_What you are asked to do:_ List each line of the data that holds the string "second", please.

[Collected data entries]
======

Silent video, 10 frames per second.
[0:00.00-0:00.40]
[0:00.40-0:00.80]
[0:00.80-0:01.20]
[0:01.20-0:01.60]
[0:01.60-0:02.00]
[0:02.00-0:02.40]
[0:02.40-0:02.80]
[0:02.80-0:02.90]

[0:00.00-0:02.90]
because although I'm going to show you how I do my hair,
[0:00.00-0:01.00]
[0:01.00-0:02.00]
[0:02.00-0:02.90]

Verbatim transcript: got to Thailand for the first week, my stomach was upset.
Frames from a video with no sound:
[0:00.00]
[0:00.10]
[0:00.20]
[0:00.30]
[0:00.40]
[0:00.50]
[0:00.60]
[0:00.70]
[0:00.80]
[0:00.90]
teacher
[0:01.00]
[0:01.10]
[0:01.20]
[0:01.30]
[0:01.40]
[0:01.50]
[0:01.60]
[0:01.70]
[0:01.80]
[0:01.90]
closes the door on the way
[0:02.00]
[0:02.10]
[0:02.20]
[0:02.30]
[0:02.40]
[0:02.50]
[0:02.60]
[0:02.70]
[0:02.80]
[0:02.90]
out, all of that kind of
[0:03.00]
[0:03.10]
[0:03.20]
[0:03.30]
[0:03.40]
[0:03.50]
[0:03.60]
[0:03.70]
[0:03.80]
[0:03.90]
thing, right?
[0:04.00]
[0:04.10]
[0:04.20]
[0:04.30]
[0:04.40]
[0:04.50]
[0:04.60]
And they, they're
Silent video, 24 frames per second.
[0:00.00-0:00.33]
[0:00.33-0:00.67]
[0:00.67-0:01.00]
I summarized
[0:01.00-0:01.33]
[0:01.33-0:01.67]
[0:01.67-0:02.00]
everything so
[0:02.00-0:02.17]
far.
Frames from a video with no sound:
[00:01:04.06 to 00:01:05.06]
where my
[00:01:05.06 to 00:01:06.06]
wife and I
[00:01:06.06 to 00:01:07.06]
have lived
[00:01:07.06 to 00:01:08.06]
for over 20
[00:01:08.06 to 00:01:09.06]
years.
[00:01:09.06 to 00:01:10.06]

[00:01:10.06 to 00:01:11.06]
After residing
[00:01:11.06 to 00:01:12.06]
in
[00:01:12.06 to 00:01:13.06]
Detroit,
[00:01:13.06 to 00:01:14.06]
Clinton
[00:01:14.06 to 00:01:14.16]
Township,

======

_Exercise output:_
Silent video, 10 frames per second.
Silent video, 24 frames per second.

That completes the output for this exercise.